• Task objective:
Every line from the one with "[0:00.00-0:01.00]" up to and including the one with "[0:11.00-0:11.75]" is to be output exactly as it appears below; pictures are not.

[Opening Exercise materials section]

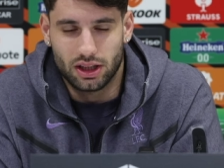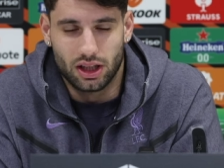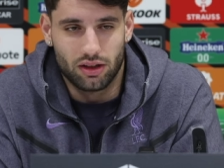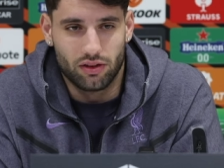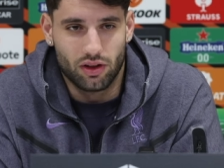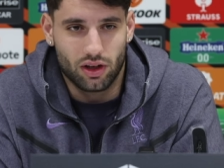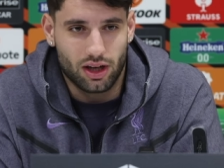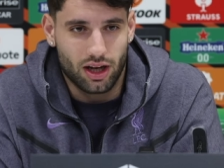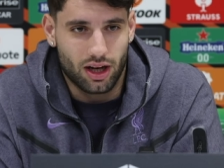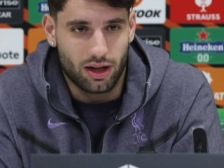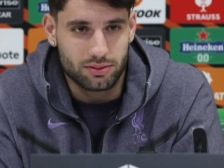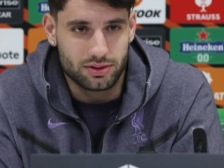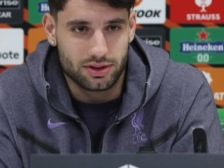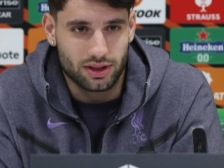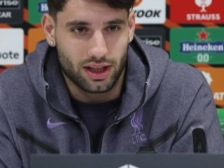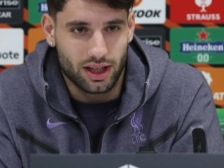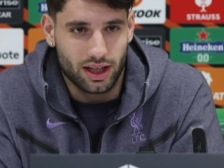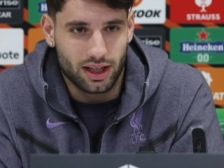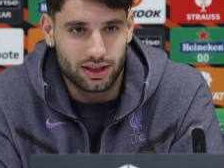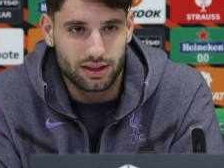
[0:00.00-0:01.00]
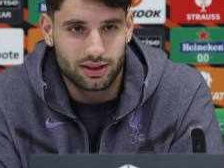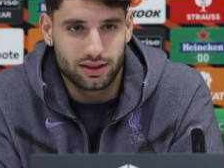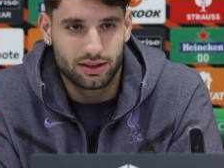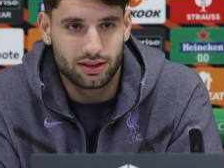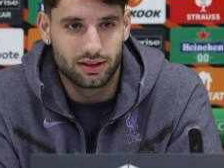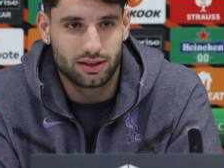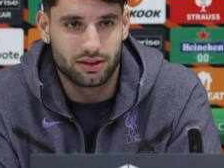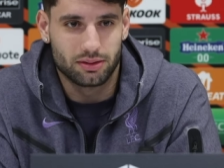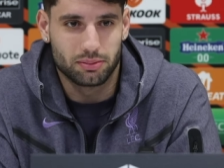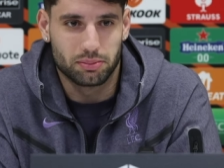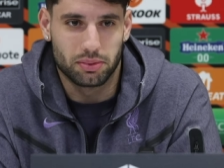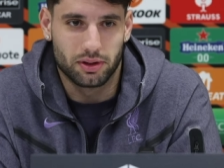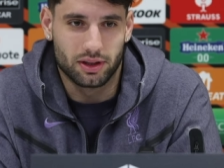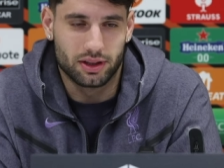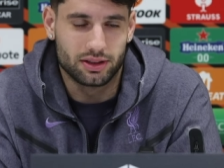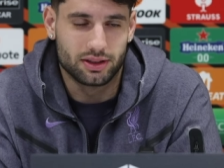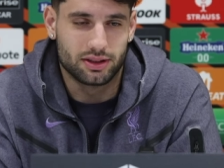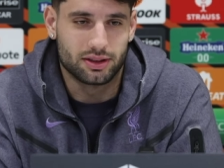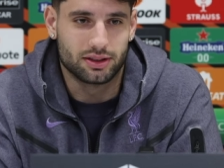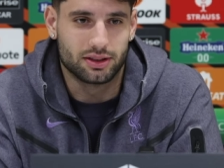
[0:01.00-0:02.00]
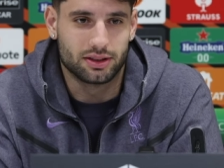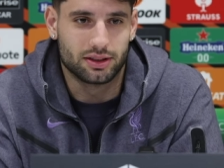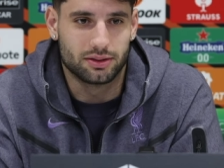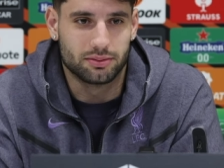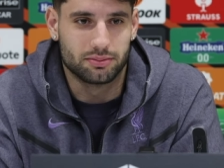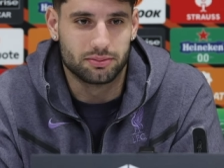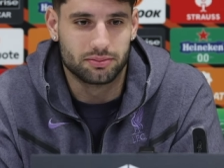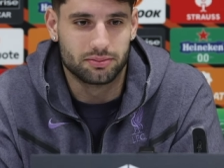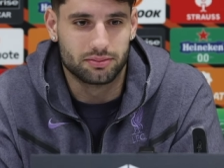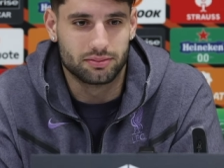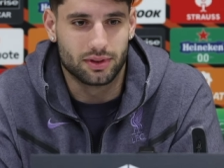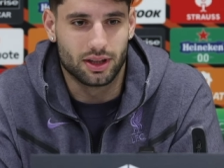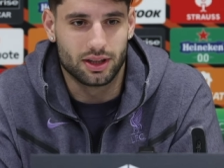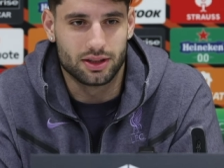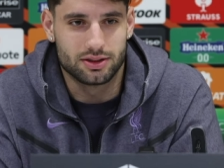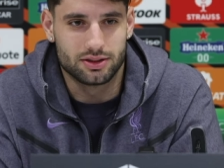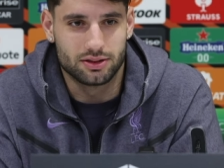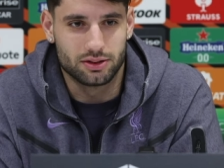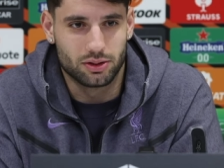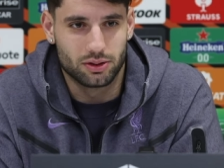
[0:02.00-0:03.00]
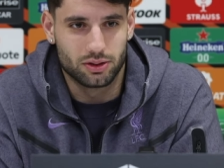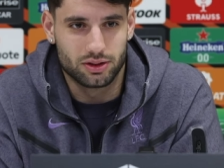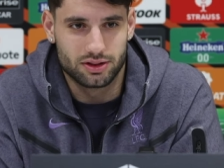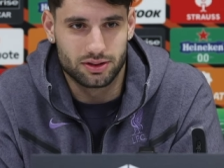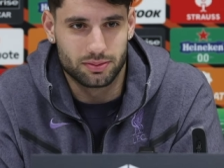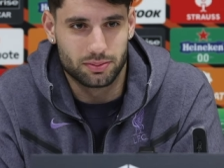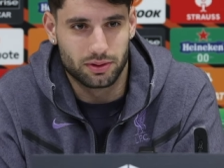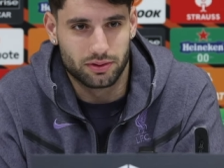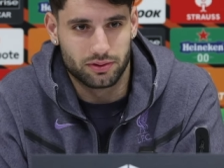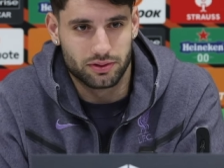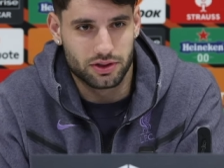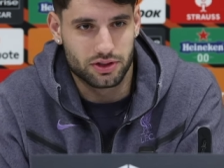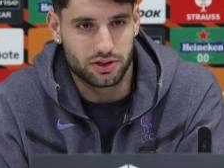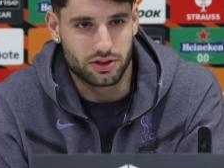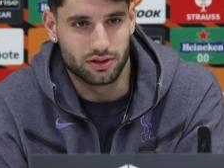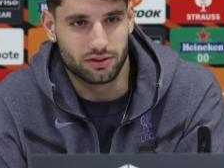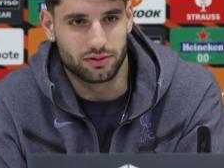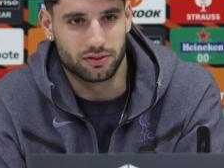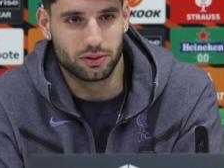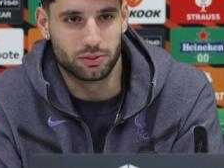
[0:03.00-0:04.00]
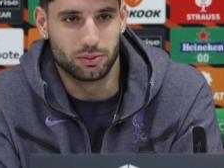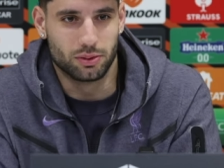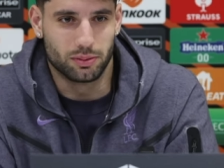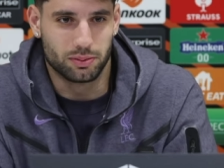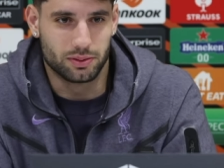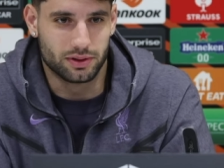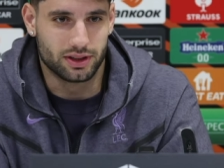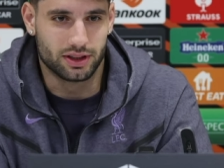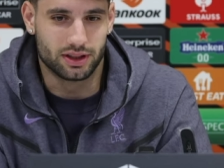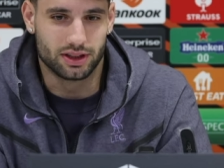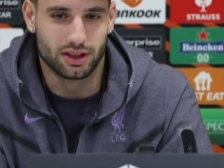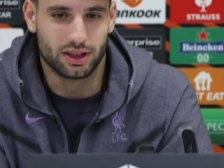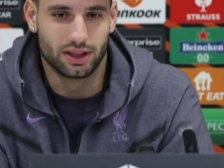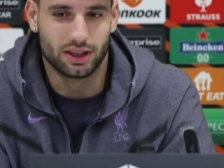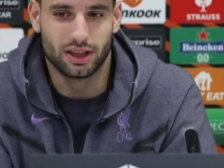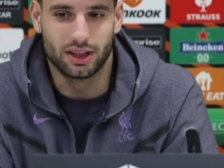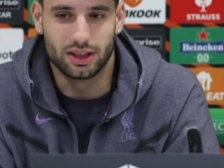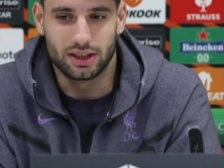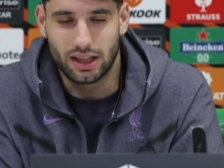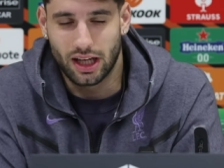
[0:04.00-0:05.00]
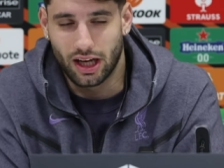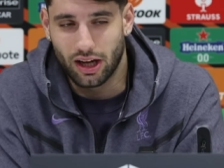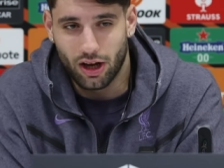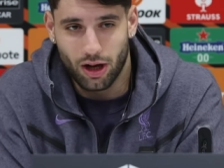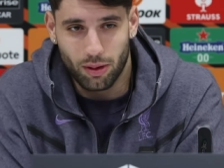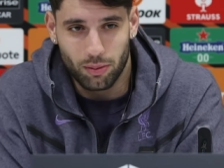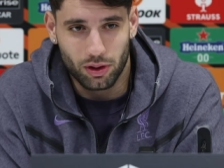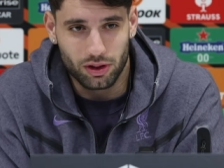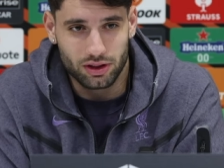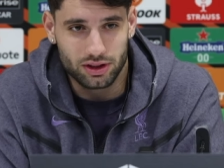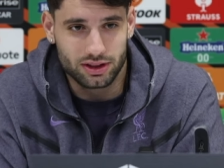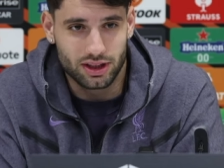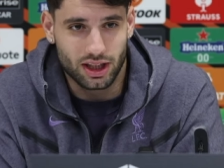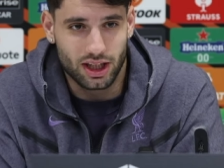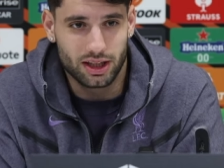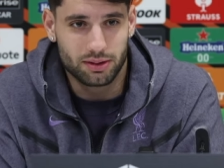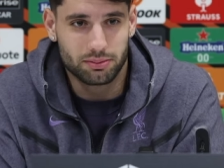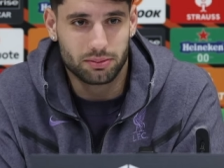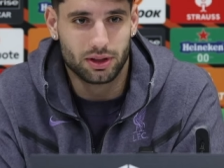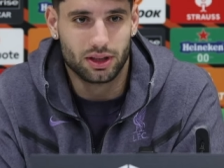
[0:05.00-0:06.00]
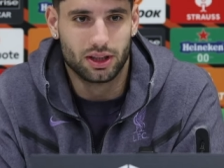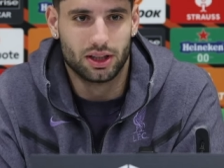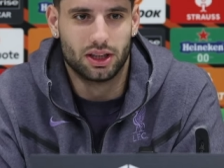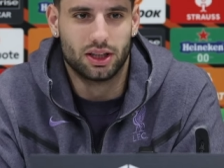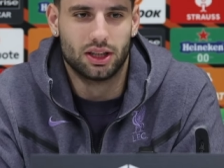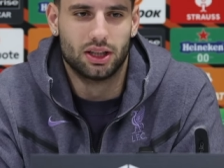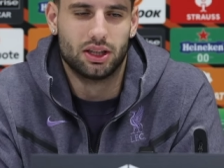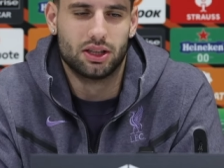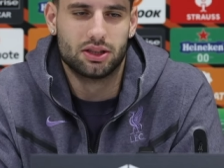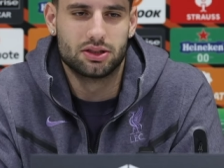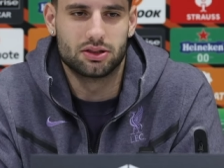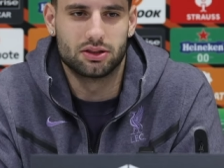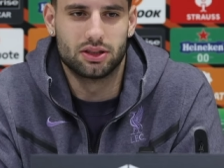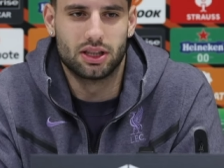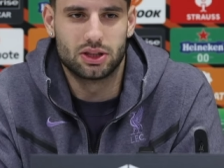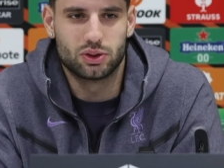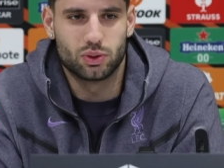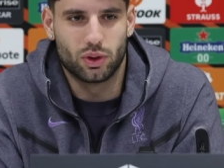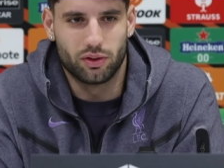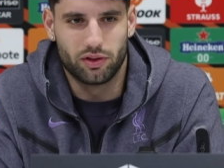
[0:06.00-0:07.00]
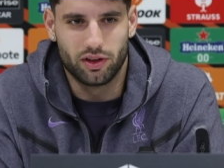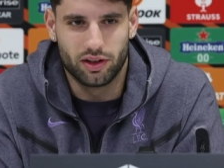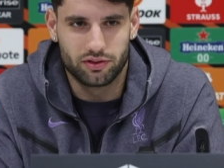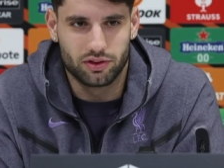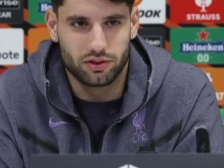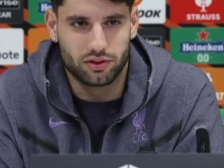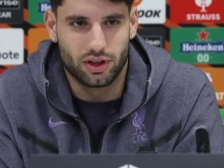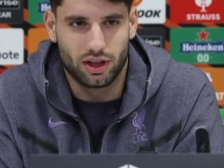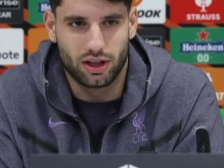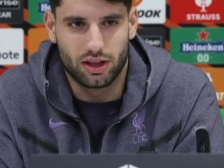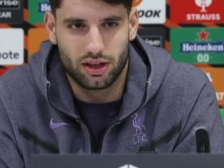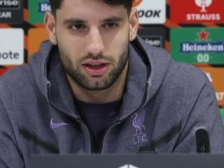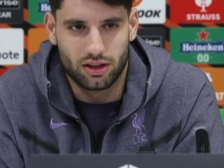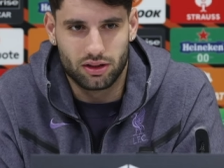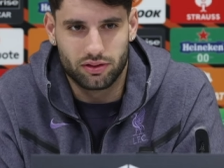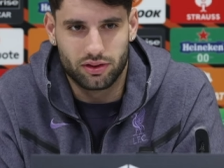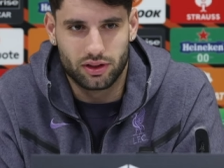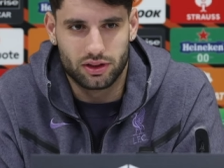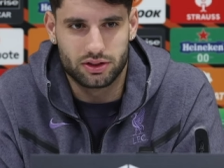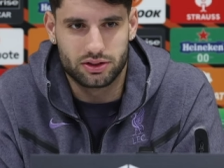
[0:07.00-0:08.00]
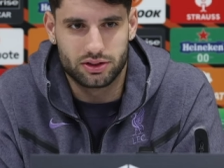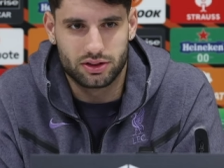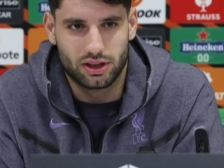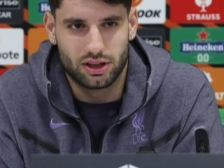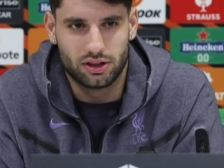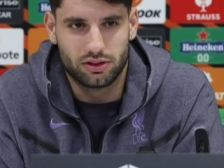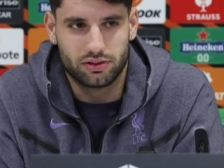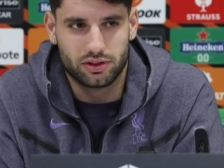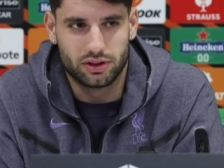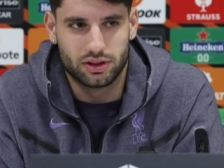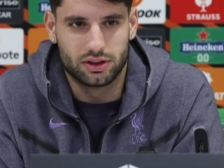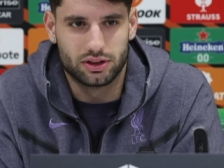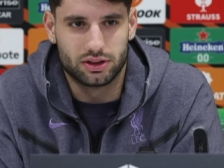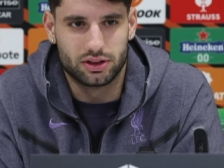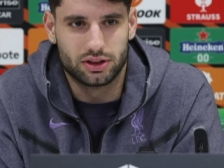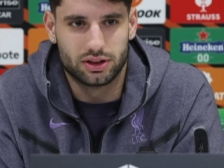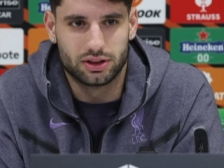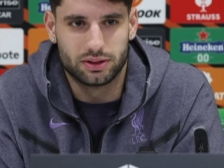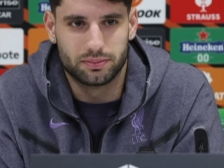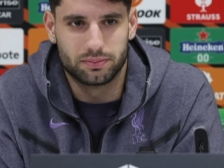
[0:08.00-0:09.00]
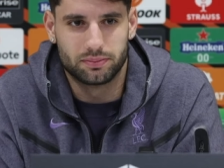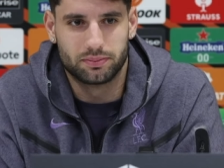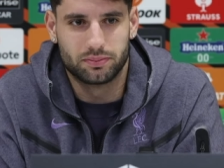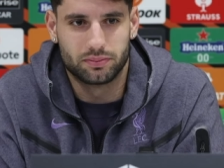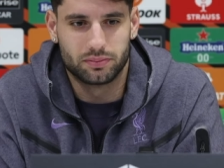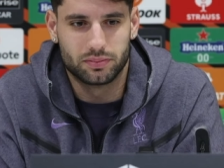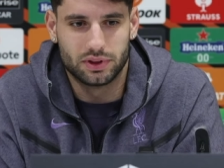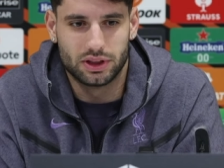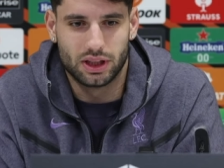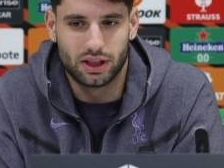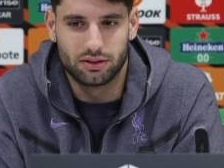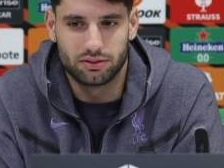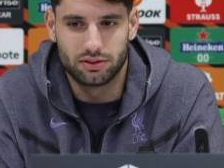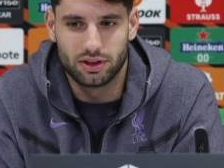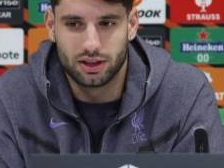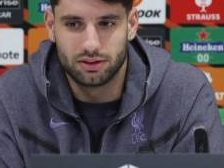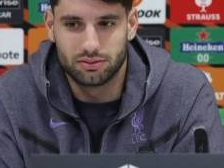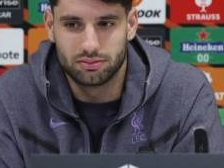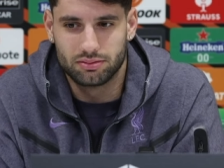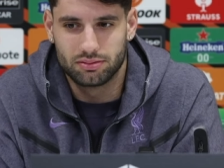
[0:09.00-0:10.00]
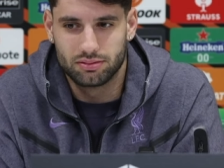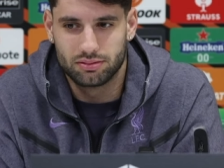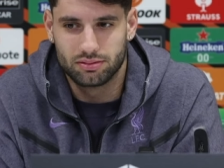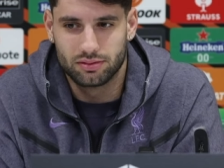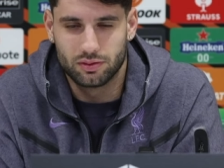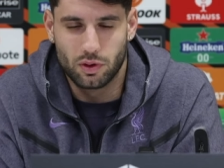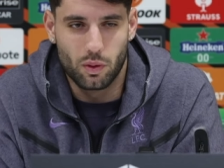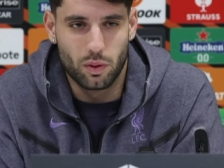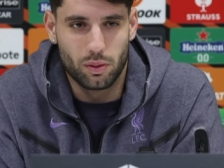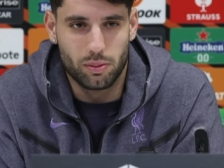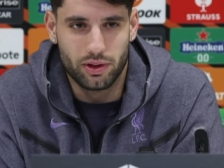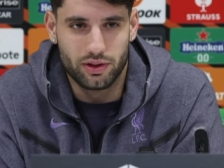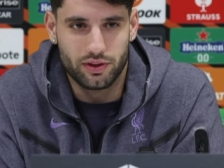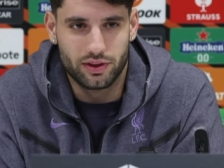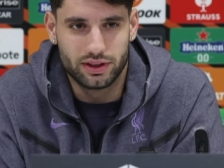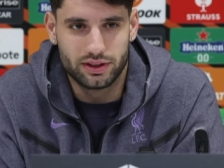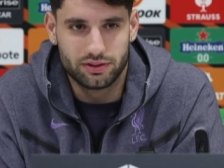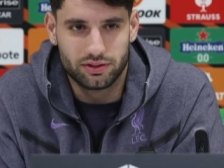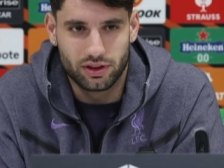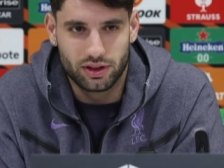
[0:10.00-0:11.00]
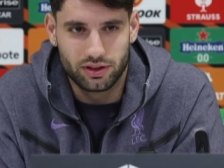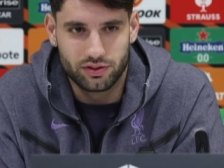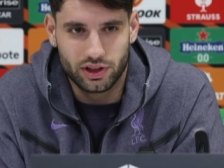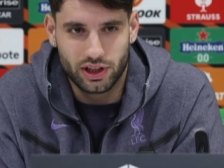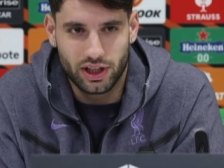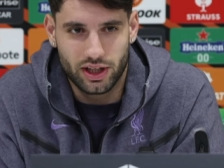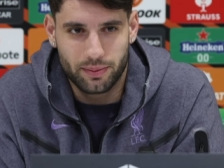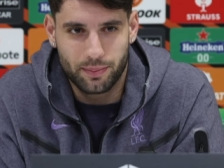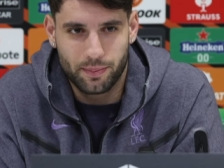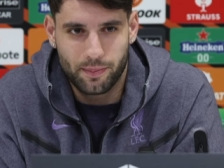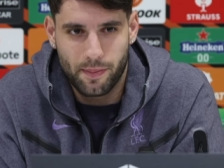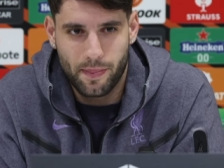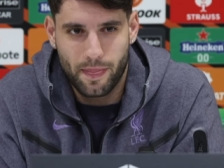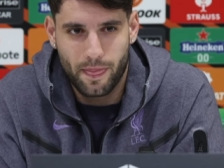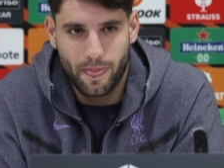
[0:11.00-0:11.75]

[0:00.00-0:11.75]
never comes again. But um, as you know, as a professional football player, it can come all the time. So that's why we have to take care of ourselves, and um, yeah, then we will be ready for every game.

[Closing Exercise materials section]
[Opening Exercise materials section]

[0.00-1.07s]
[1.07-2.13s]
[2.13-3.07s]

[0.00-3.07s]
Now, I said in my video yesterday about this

[Closing Exercise materials section]

• Written answer:
[0:00.00-0:01.00]
[0:01.00-0:02.00]
[0:02.00-0:03.00]
[0:03.00-0:04.00]
[0:04.00-0:05.00]
[0:05.00-0:06.00]
[0:06.00-0:07.00]
[0:07.00-0:08.00]
[0:08.00-0:09.00]
[0:09.00-0:10.00]
[0:10.00-0:11.00]
[0:11.00-0:11.75]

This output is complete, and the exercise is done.